18 Dec The Practice of Not Taking Life Personally
I’m learning new things about body expereince as I pass through the interest life phase of menopause. I wake up at night with body sensations that could easily be labeled as anxiety — yet I don’t feel anxious. Or I feel a pressure, an internal beating, a drive …toward what I don’t know.
Often I’m awakened by these sensations and lie there “watching” them, noticing them, irritated at them, wanting them to go away so I can go back to sleep and get some rest. Yet my body has a life of it’s own and is being orchestrated through this phase of life regardless of my wishing it to be different.
The times when I can get curious and be more interested in the process are when I end up feeling grateful for all the exploration I’ve done inside myself up to this point. I can certainly see why menopausal women have gotten a bad rap. It’s extrordinarily easy to translate these wide ranging sensations as emotional upset or unease. These sensations of anxiety or chaos or turmoil could push me into an emotional reaction.
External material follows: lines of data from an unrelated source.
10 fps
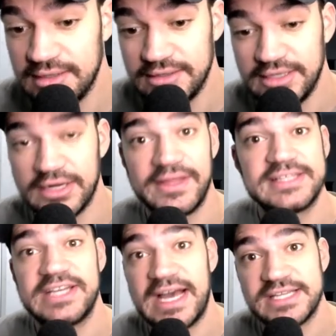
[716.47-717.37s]
you
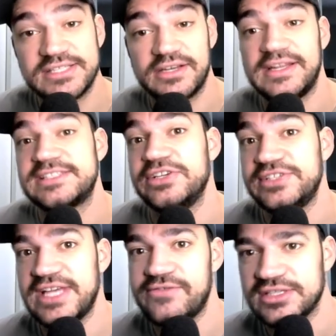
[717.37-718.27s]
add a study, and that's how you
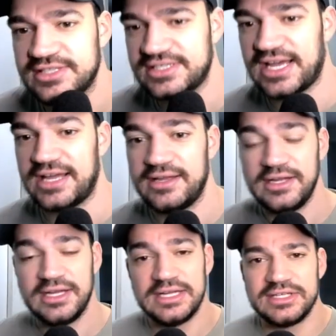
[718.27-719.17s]
save it as a set.
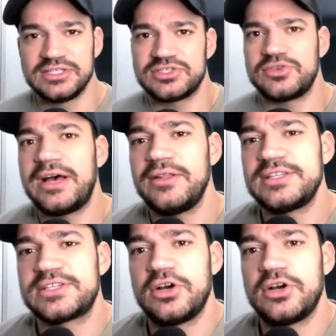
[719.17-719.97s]
So now let's go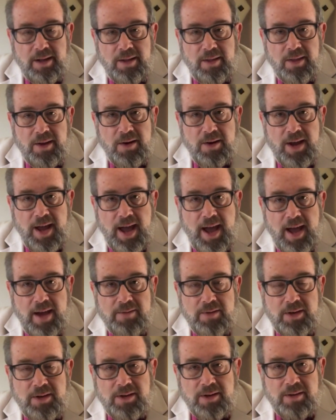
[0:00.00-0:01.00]
there you have
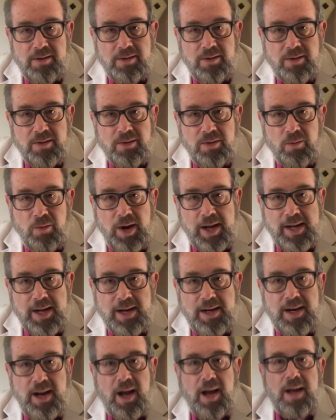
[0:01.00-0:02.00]
it.
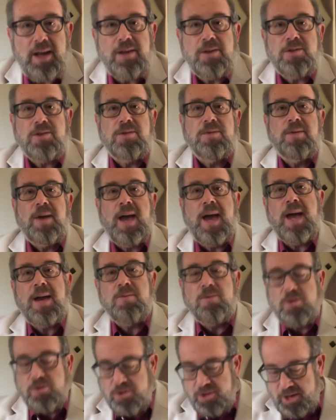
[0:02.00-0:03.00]
Recognize and
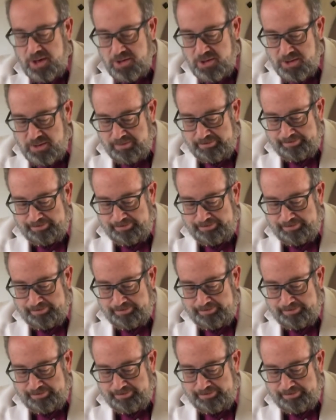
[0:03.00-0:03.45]
resist.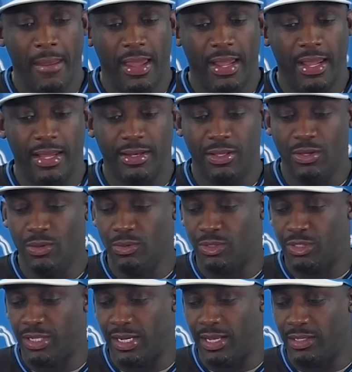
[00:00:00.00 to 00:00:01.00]
and huge
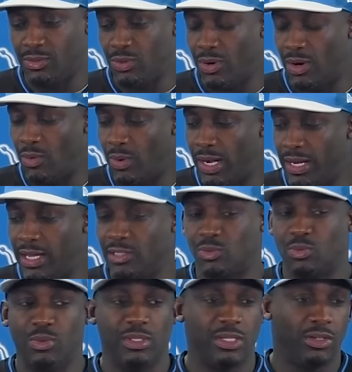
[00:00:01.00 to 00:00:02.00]
shout out to our
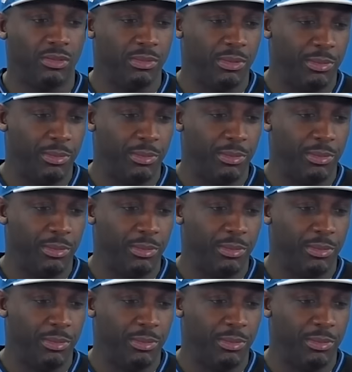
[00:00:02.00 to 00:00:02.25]
wideouts when we told them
Instead I’m practicing watching the push-pull inside me, this drama of fires burning and winds raging and soundless cacophony.
How much of our everyday dramas are propelled by these underground terrains that we have not yet learned to ride? What if we learned a different language translating the internal vibrations and movements into something that isn’t personal, isn’t about drama?
This coming year I’m making explicit a practice I’ve been doing for the last couple years. This year, 2012, I’m practicing not taking life personally. When things happen inside me, around me, to me, I’m practicing seeing it for what it is, becoming curious about it, and having it not mean anything about me. Nothing good — and more importantly, nothing bad.